Er ging zum Camper. Louise und er setzten sich an den Tisch und spielten Rommé und aßen Käsechips. Sie spielten acht Spiele, dann nahm Louise ihr Strickzeug wieder zur Hand. Carl trank nach und nach zwei Dosen Bier. Eine Weile unterhielten sie sich über seine Töchter – eine lebte von ihrem Mann getrennt. Er hatte die Scheidung eingereicht. Den Grund hatte Carl nicht verstanden. Seine Tochter hatte aus Wisconsin angerufen, aus einer kleinen Stadt, wo eine Freundin von ihr wohnte.
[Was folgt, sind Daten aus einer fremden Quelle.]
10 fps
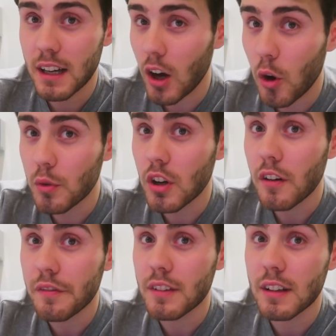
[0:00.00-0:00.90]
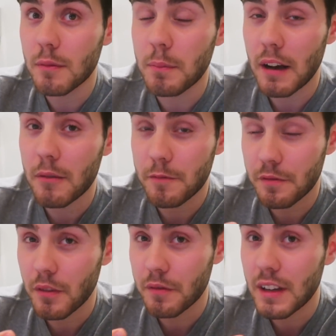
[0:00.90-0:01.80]
hold off but
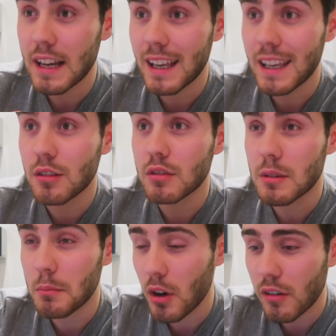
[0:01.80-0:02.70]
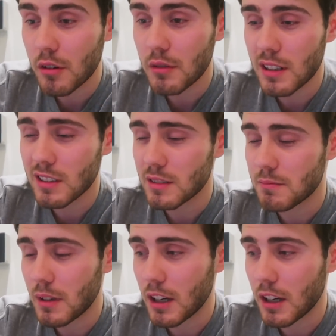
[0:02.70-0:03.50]
from feeling ill tomorrow, and just,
Bevor er zu Bett ging, sah er nach, ob das Gas abgestellt war. Es war zehn Uhr abends an einem Samstag im August. Der Campingplatz war überfüllt: Musik und Stimmen, vorbeirumpelnde Autos, Leute, die lachend hinter dem Licht ihrer Taschenlampen zu den Toiletten gingen. Carl horchte angespannt auf das Rauschen des Flusses, aber der Fluß war zu weit weg, mindestens hundert Meter durch die Tannen.
Sie waren spät gekommen und hatten einen der schlechteren Plätze nehmen müssen, zu weit weg von der Musik des Little Nelson. Carl bedauerte das jetzt.
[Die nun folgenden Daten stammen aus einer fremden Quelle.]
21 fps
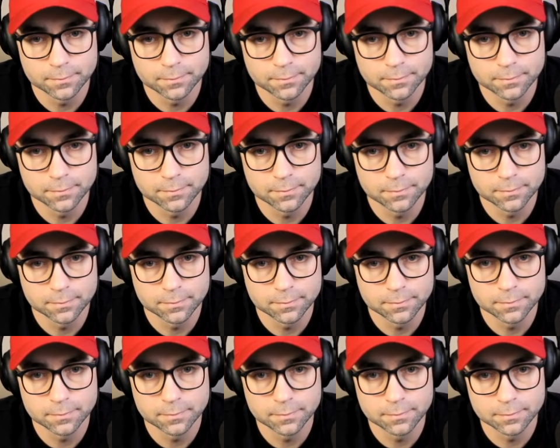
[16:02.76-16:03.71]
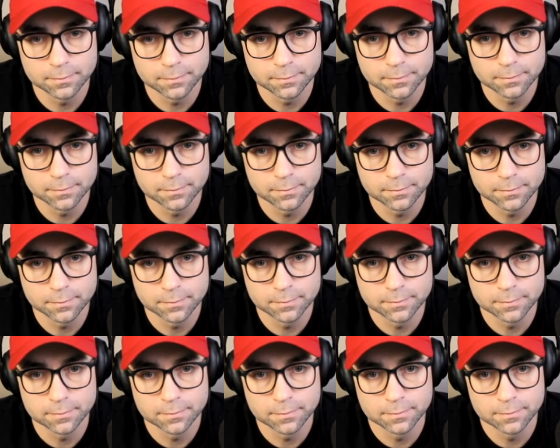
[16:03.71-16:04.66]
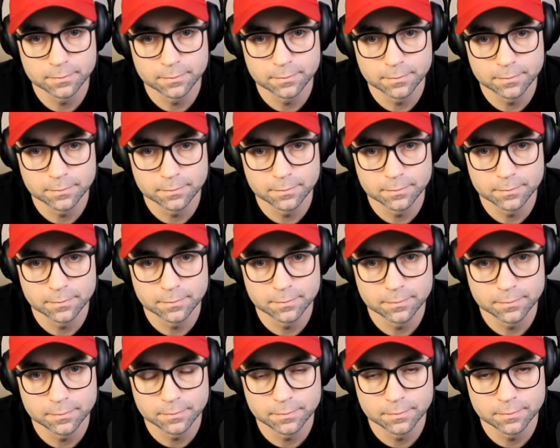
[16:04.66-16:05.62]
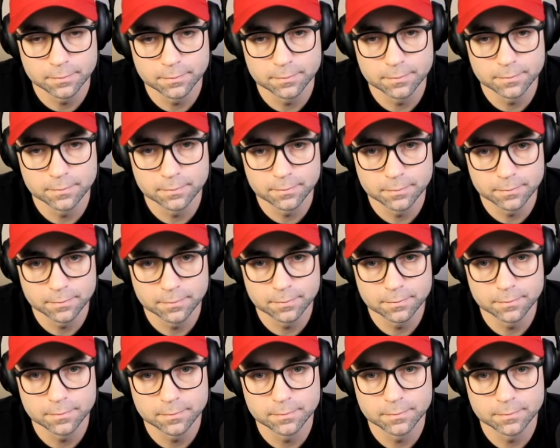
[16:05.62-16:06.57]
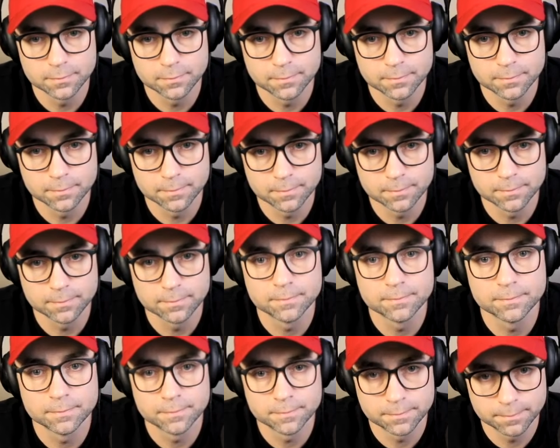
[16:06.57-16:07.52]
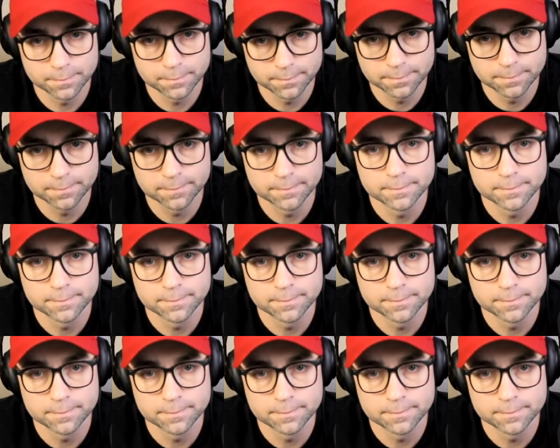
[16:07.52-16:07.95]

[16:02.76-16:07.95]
[no speech]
Im Bett küsste ihn Louise zweimal auf die Wange: »Lass nicht die Ohren hängen«, sagte sie. »Morgen gehst du fischen, Carl. Du hast keinen Grund, die Ohren hängen zu lassen, ja?«
Er sagte ihr, dass er sie liebe. »Ohne dich wär ich verdammt einsam«, sagte er. Er küsste sie aufs Ohr, auf die Nase.
»Du hast Whiskey getrunken«, antwortete Louise. »Du hast getrunken, und jetzt bist du mit Fleischwurst vollgestopft, Carl.«
Carl hatte einen leichten Schlaf. Er war es gewohnt, nachts aufzustehen und sich Gedanken zu machen. Es kam ihm sogar so vor, als schlafe er fast gar nicht mehr, es war, als ob er nicht mehr wisse, wie man schlief. Und das Bild von Floyd im Last Stop ging ihm nicht aus dem Kopf. Vielleicht hätte er doch etwas sagen sollen. Vielleicht hätte Floyd alles erklären können.
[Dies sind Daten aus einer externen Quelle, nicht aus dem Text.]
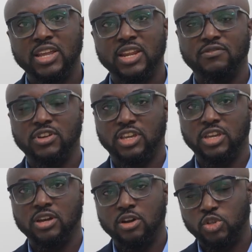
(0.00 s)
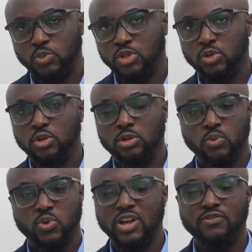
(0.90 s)
in Evercare Hospital,
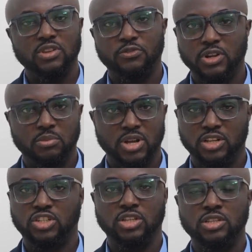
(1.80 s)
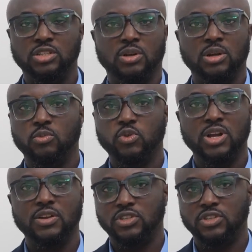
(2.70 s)
we have different machines. We have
Er setzte sich ächzend auf und zog die Hose an. Er war noch immer betrunken, jedenfalls zu betrunken, um stillliegen zu können. Er band sich im Dunkeln die Schuhe zu. Er zog die Jacke über und ging mit der Taschenlampe hinaus. Er fand den Weg zwischen den Tannen, stolperte einmal über einen toten Ast, tastete ein bisschen in der feuchten Dunkelheit herum und kam dann zum Ufer des Little Nelson; dort blieb er stehen und hörte der Endlosigkeit des Flusses zu.
Floyd! sagte er zu sich selbst. Floyd! Gott noch mal! Aber dann schaute er nach oben, und da standen Arcturus und eine Million andere Sterne, und alle schimmerten in ihrer geheimnisvollen Art.
Bei dem Anblick fühlte er sich besser. Lass den Fluss ruhig rauschen und vorbeiströmen, dachte er, ein Fluss ist am Ende doch nur etwas Winziges, verglichen mit einem Stern. Er fand nicht die Worte, um es sich selbst zu erklären, aber ein Stern schien der richtige Trost zu sein für einen Mann, der auf die Siebzig zuging.